Laboratory results of thyroid hormone levels, liver function and routine blood test before and after 131I treatment
| Before | 1 month after | 3 months after | 6 months after | 10 months after | 14 months after | |
|---|---|---|---|---|---|---|
| FT3 (pmol/L, reference: 3.50-6.50 pmol/L) | 13.63 | 4.18 | 1.37 | 8.55 | 5.53 | 4.66 |
| FT4 (pmol/L, reference: 11.50-22.70 pmol/L) | 44.93 | 22.71 | 2.91 | 29.72 | 20.55 | 18.26 |
| TSH (mU/L, reference: 0.55-4.78 mU/L) | 0.002 | <0.0050 | >100 | 0.014 | 0.010 | 0.026 |
| Alanine aminotransferase (IU/L, reference: 0-50 IU/L) | 65 | 33 | 107 | 82 | 37 | 41 |
| Aspartate aminotransferase (IU/L, reference: 0-40 IU/L) | 59 | 31 | 136 | 73 | 36 | 41 |
| Alkaline phosphatase (IU/L, reference: 40-150 IU/L) | 430 | 337 | 647 | 468 | 325 | 393 |
| Glutamyl transpeptidase (IU/L, reference: 7-50 IU/L) | 358 | 298 | 720 | 525 | 404 | 223 |
| Total bilirubin (umol/L, reference: 3.4-20.5 umol/L) | 10.3 | 9.8 | 12.4 | 10.9 | 7.0 | 7.6 |
| WBC (x109/L, reference: 3.5-9.5 x109/L) | 3.32 | 3.51 | 3.72 | 3.82 | 4.66 | 4.89 |
| RBC (x1012/L, reference: 3.8-5.1 x1012/L) | 3.11 | 4.04 | 3.75 | 3.46 | 3.42 | 3.09 |
| PLT (x109/L, reference: 125-350 x109/L) | 95 | 123 | 85 | 89 | 88 | 90 |
| Hb (g/L, reference: 115-150 g/L) | 93 | 112 | 92 | 108 | 103 | 110 |
To determine the cause, this patient’s sister received thyroid examination at our hospital. Her thyroid hormone levels were normal, TgAb 262.2 IU/mL↑, TPoAb 226.2 IU/mL↑, TRAb 9.21 U/L. Her thyroid ultrasonography showed heterogeneous echogenicity with a hypoechoic nodule of 7×4mm in the right lobe, which suggested chronic lymphocytic thyroiditis (CLT). As retrieved from previous medical records, the patient’s thyroid function and related antibodies were normal.

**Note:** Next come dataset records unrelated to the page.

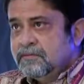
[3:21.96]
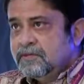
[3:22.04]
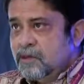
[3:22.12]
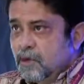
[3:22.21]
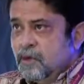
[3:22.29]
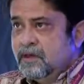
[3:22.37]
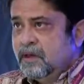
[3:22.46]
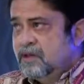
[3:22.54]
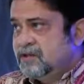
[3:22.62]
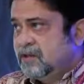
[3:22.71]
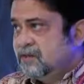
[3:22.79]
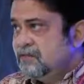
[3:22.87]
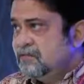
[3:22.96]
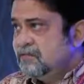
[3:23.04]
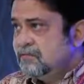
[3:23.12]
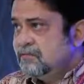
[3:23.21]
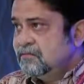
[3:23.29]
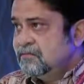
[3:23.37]
School teaching.
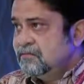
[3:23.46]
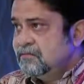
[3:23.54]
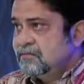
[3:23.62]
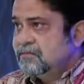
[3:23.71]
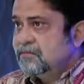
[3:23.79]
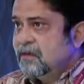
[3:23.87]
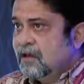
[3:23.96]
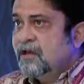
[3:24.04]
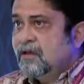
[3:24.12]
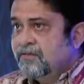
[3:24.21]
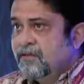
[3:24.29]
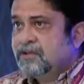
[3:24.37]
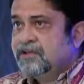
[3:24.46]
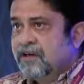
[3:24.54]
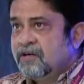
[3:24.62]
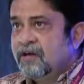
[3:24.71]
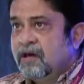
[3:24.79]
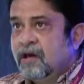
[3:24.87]
For
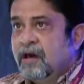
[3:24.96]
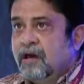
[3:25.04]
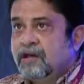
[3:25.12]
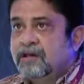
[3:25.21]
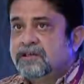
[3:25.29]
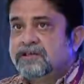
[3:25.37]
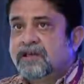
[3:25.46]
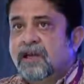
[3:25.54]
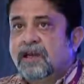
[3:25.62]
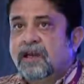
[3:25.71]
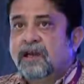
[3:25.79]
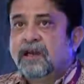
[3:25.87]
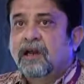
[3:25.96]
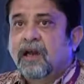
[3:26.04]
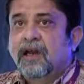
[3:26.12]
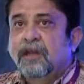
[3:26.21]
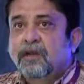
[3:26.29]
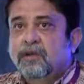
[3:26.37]
general understanding,
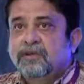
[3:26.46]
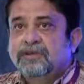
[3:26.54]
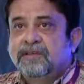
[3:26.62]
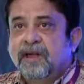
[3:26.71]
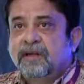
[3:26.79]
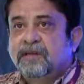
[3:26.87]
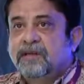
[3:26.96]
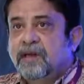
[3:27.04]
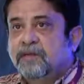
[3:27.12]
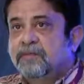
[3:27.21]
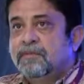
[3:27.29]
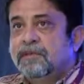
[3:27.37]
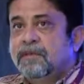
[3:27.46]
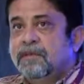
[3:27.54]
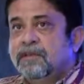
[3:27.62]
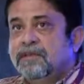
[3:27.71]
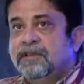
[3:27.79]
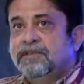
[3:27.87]
I use that term
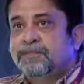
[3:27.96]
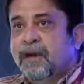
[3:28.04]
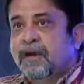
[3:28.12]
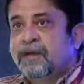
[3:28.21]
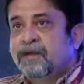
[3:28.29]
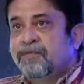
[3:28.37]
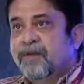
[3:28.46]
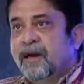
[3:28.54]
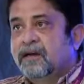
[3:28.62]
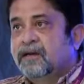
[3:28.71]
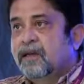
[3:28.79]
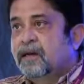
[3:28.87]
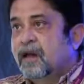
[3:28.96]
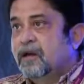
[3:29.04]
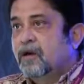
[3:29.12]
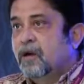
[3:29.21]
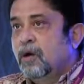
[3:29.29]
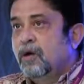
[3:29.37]
despite the fact that
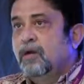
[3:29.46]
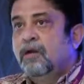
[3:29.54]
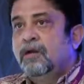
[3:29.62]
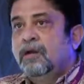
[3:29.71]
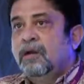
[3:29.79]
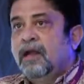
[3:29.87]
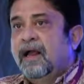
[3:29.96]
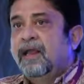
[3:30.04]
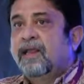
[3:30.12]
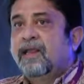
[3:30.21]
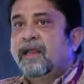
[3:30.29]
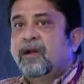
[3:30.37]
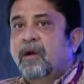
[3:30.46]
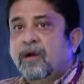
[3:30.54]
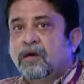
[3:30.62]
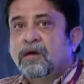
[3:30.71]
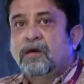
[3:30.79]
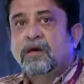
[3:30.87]
I know I
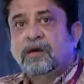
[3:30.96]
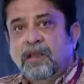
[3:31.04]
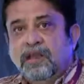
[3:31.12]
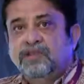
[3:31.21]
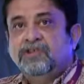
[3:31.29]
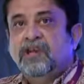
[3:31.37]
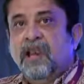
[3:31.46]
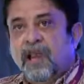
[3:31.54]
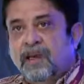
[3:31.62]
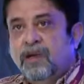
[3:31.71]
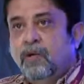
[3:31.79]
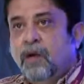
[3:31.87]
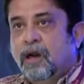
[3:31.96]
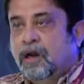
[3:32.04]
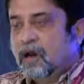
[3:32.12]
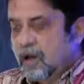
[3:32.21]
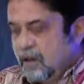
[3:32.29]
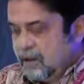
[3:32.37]
cannot teach
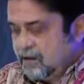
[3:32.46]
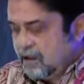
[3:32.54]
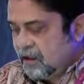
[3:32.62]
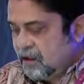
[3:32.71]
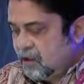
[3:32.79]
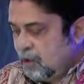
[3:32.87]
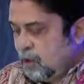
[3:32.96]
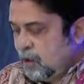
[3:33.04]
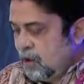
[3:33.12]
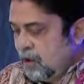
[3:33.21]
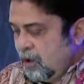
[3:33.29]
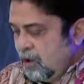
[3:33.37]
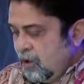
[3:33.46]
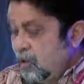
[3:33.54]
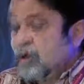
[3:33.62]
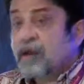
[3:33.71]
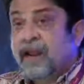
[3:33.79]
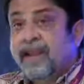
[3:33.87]
anyone anything.
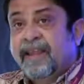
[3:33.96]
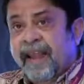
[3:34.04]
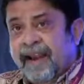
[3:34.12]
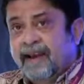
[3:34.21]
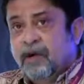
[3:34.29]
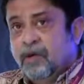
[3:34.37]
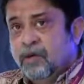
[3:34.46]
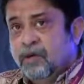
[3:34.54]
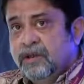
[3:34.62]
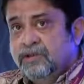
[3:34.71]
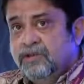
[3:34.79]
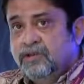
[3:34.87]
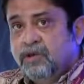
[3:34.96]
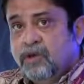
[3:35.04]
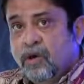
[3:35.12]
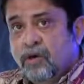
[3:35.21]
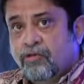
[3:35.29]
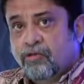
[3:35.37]
What I can do is to
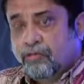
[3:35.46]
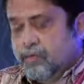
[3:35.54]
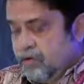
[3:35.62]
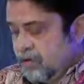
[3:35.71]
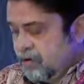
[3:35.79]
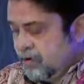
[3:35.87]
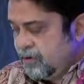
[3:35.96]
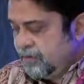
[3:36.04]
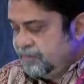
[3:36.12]
contribute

Due to the patient’s complications such as liver dysfunction and pancytopenia, it was inappropriate to treat him with antithyroid drugs (ATD). The patient was given individualized oral dose of 259 MBq 131I. His related laboratory tests after 131I treatment were summarized in Table 1. After the treatment, his thyroid hormone levels decreased gradually. Three months later, the patient experienced early hypothyroidism, and started taking levothyroxine sodium as alternative treatment. Six months later, levothyroxine sodium was stopped as his thyroid function returned to normal. Ten months after 131I treatment, TSH, FT3, FT4 and WBC returned to normal, while alanine aminotransferase and aspartate aminotransferase both declined to normal values. Other results of laboratory tests had no obvious improvement, which was related to the existence of chronic GVHD.
Discussion
Related clinical research has summarized the risk factors for post-HSCT disturbance of thyroid function, including HLA-A2-B46-DR9 positivity, female donor, total body irradiation (TBI) before transplantation, and the persistence of chronic graft versus host disease (GVHD) (3,4). In addition, it is pointed out in some research that post-transplantation cytomegalovirus (CMV) infection might also contribute to hyperthyroidism (5). According to a recent study, administration of anti-thymocyte globulin (ATG) might induce severe T cell depletion, thereby leading to Graves’ disease (13).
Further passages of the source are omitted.